第二の山は「複線図」系問題(合計115問・22.1%)

図記号の暗記を終えた次に立ちはだかるのが、複線図を頭の中で描いて解く問題群です。単線図で示された配線を複線化し、ジョイントボックス内の接続を推測する必要があります。

配線図520問のうち、複線図系の出題は以下の合計で115問(22.1%)を占めます。

  • リングスリーブの圧着接続・刻印・最少個数:46問(8.8%)
  • 電線の心線数:43問(8.3%)
  • 差込形コネクタの最少個数:26問(5.0%)

これらの問題はパターン化された出題が多く、解法を定型化できるのが特徴です。具体的には次のステップで解きます。

  1. 配線図の該当部分を切り出して、単線を複線に展開する(接地側/非接地側/スイッチへの戻り線)
  2. ジョイントボックス内で束ねる電線の本数と太さ(1.6mm/2.0mm)を数える
  3. リングスリーブの使用表(JIS C 2806)と照合し、小/中/大のサイズと刻印(○/小/中)を決定する
  4. 差込形コネクタなら、電線の本数=コネクタの極数に対応させる

リングスリーブの圧着刻印ルールは経済産業省「電気設備に関する技術基準を定める省令」の下位基準である内線規程1340-1(リングスリーブの適用)に根拠があります。1.6mm×2本は「○」、1.6mm×3〜4本または2.0mm×2本は「小」、と段階的に覚えるのが基本形です。

配線図は「画像なしで学習不可」の分野

資格クエストDBに収録された配線図520問のうち、512問(98.5%)に配線図本体または写真が付随しています。選択肢側にも写真や図記号画像が使われている問題が267問(51.3%)あり、配線図分野はテキストのみの学習教材では対応が極めて難しい構造になっています。

項目問題数割合
問題文に画像(配線図・写真)がある512問98.5%
選択肢に画像(写真・記号)がある267問51.3%

教材・学習アプリ選定では実際の配線図画像と工具・器具の写真が正確に収録されているかを必ず確認してください。文字だけで「引掛シーリング(角形)」「白熱灯ペンダント」と書かれていても、実際の試験で問われる記号のビジュアルは覚えられません。

データから導く3ステップ攻略戦略

配線図520問の分析結果から、効率的な攻略順序は次の3ステップにまとめられます。

ステップ1:図記号の暗記(目標:配線図20問中 6〜8問を確実に)

配線図167問(32.1%)を占める図記号問題を最優先で潰します。グループ別(照明・コンセント・点滅器・開閉器・配線・機器)に分けて覚え、過去問を解きながら目に焼き付けるのが効率的です。ここが取れるかどうかで合格ラインへの距離が大きく変わります。
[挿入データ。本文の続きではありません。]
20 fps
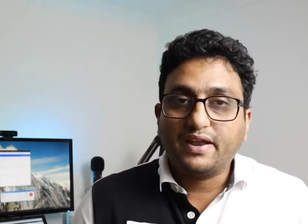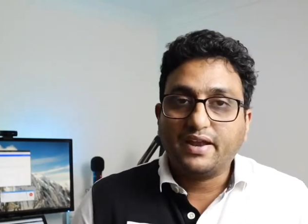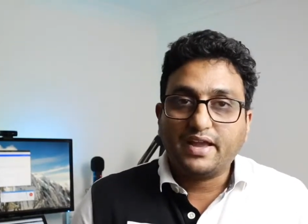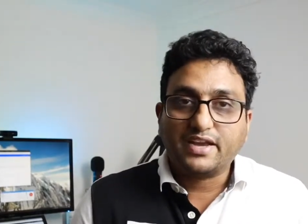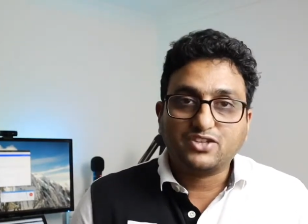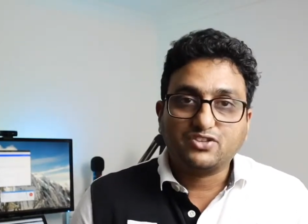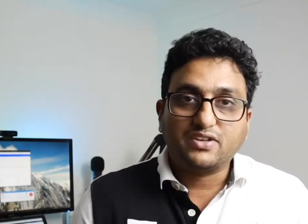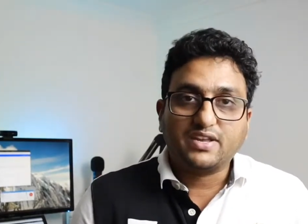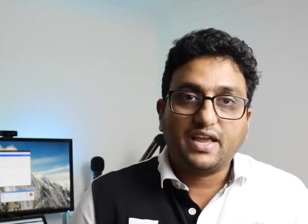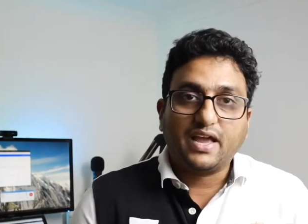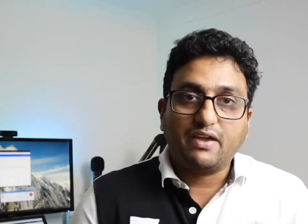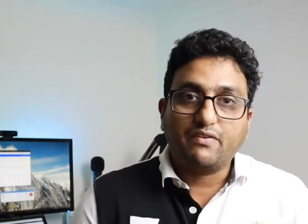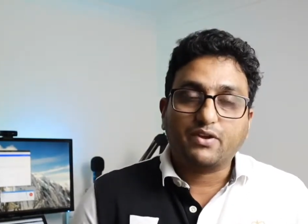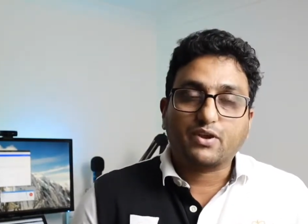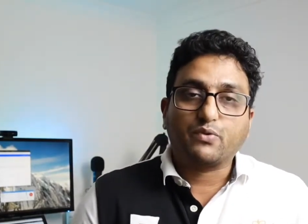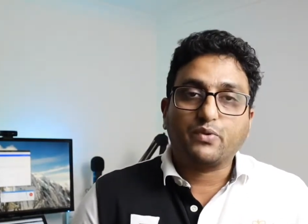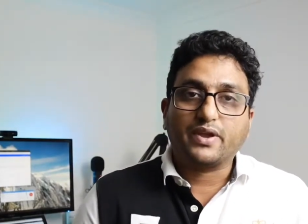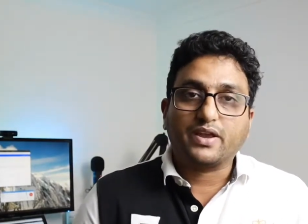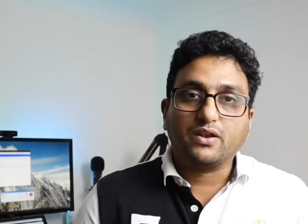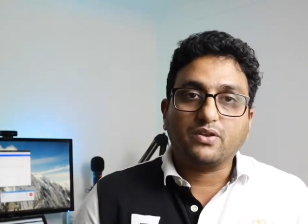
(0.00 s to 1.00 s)
and actually have a
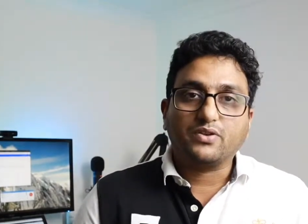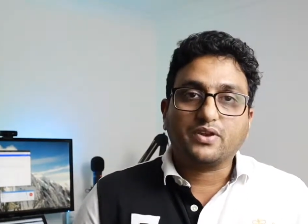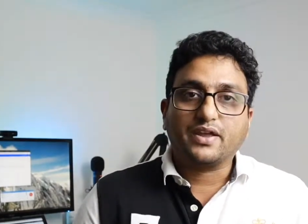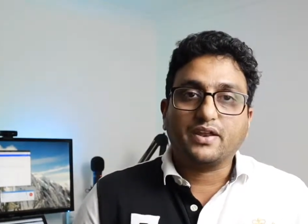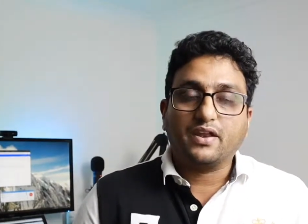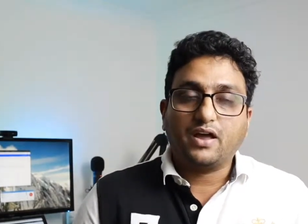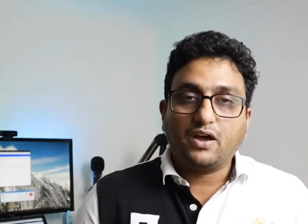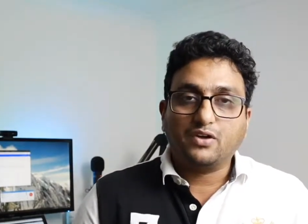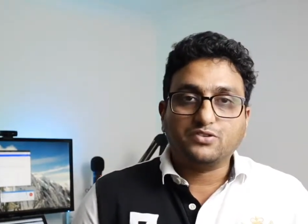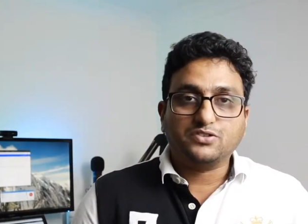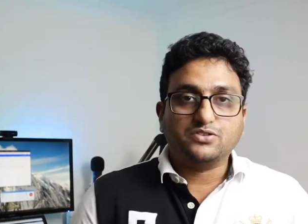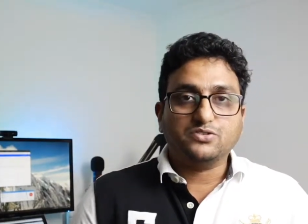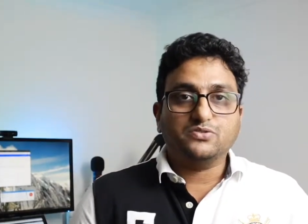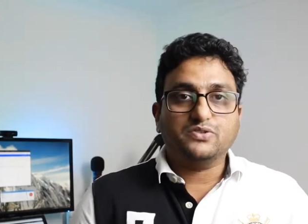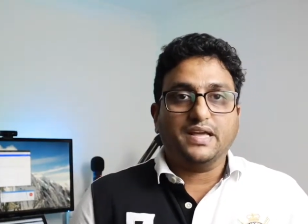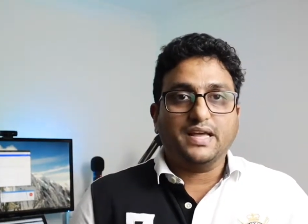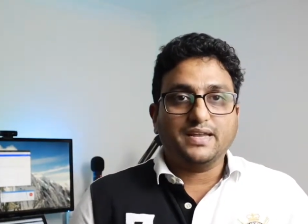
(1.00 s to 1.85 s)
quick look and how to do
ステップ2:複線図・リングスリーブ(目標:配線図20問中 4〜5問)

リングスリーブ圧着(46問)・心線数(43問)・差込形コネクタ(26問)の計115問は、複線図が描ければセットで解けます。複線図の描き方自体は技能試験でも必須なので、学科と技能で学習コストを共有できる「一粒で二度おいしい」領域です。
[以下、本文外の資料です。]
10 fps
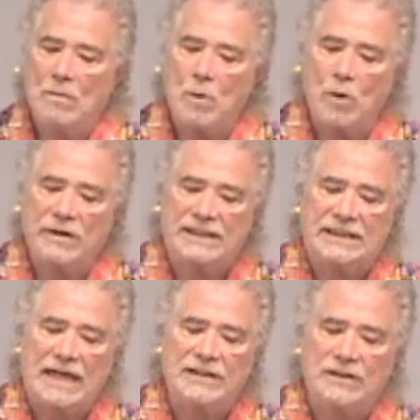more
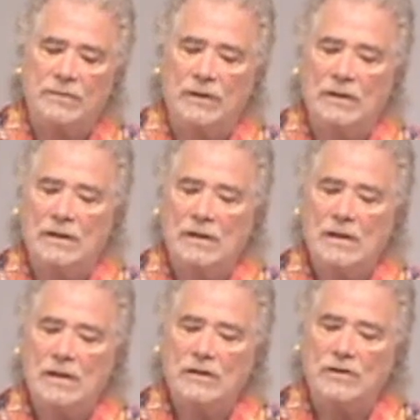accessible,
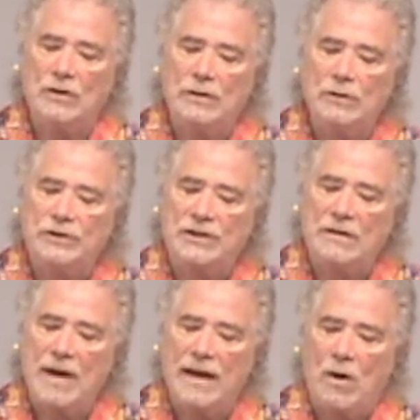to
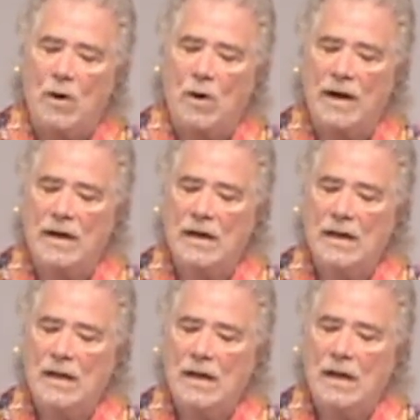loosen my heart
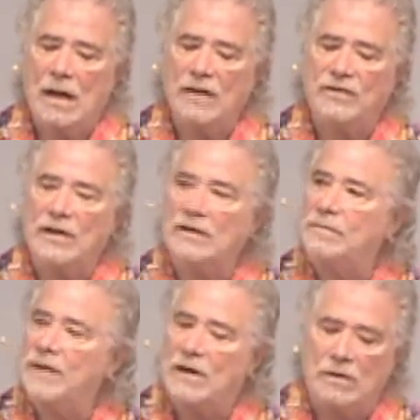until
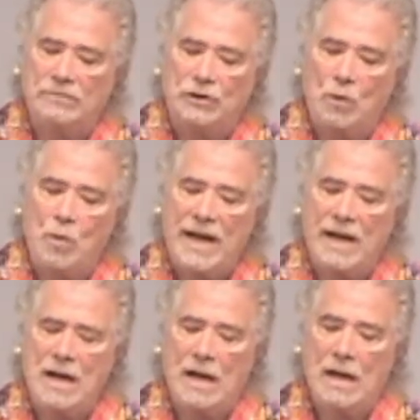it becomes a
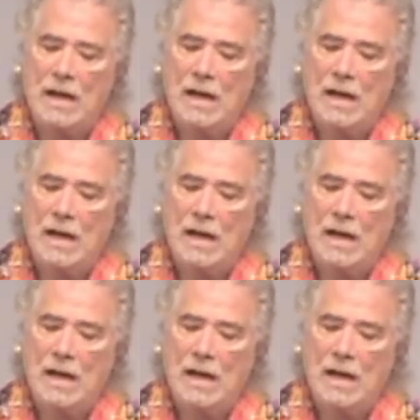wing,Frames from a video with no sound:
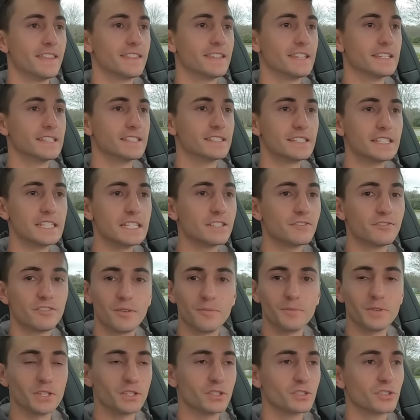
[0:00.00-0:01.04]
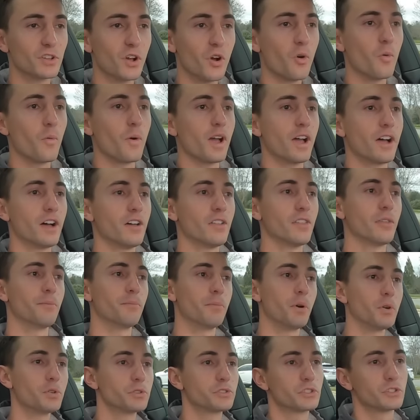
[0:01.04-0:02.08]
These seats fit me so well. The
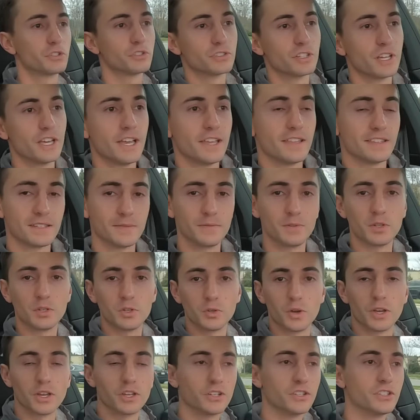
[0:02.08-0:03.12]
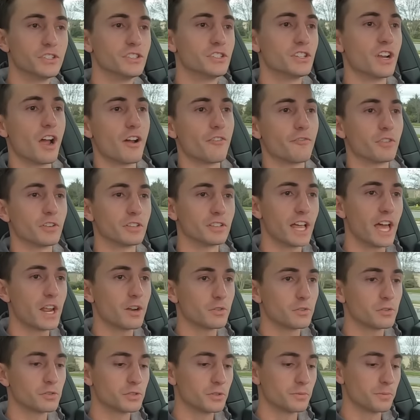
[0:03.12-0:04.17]
bolsters seem to do a good job for
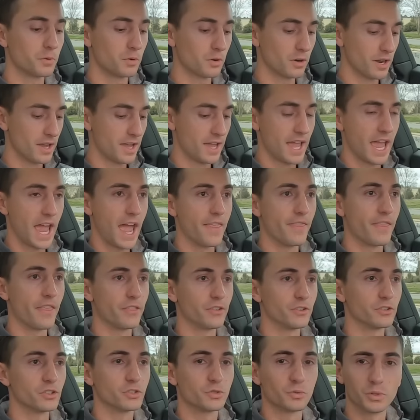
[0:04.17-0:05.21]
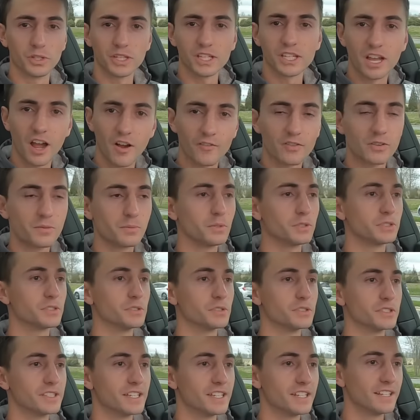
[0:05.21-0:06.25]
lateral support, and then they're just really comfortable
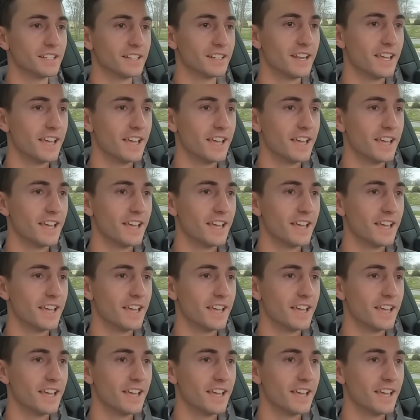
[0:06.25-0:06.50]
to sit in,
ステップ3:個別論点の積み上げ(目標:配線図20問中 4〜6問)

接地工事(33問)・コンセントの定格(29問)・点滅器回路(21問)・使用されない器具(24問)など、設問タイプごとにルールが違う問題を個別に潰します。ここは過去問を年度横断で解き、同じ論点が何度も問われていることを体感するのが近道です。

この3ステップで配線図20問中14〜19問を狙える計算になります。合格ライン(全50問中30問正解)に対し、配線図だけで合格点の約半分を確保できるため、他分野の失点を許容できる余裕が生まれます。

まとめ

第二種電気工事士学科試験の配線図分野について、実データから見えることをまとめます。

  • 配線図は全体の40%(520問/1,300問)——1回の試験で20問が出題され、合格点30問のうち大半をカバーできる最重要分野
  • 内訳の32.1%は図記号問題——配線図攻略の第一歩は記号の丸暗記。頻出は40〜50種類
  • 複線図系(リングスリーブ・心線数・差込形コネクタ)は22.1%——定型解法で潰せる。技能試験とも知識を共有できる
  • 98.5%の問題に画像が付随——文字だけの教材は実質的に使えない。画像付きの過去問演習が不可欠

配線図は出題ボリュームが大きい分、反復練習の効果がそのまま得点に反映される分野です。過去問を繰り返し解き、図記号→複線図→個別論点の順で積み上げれば、学科試験の合格は現実的な目標になります。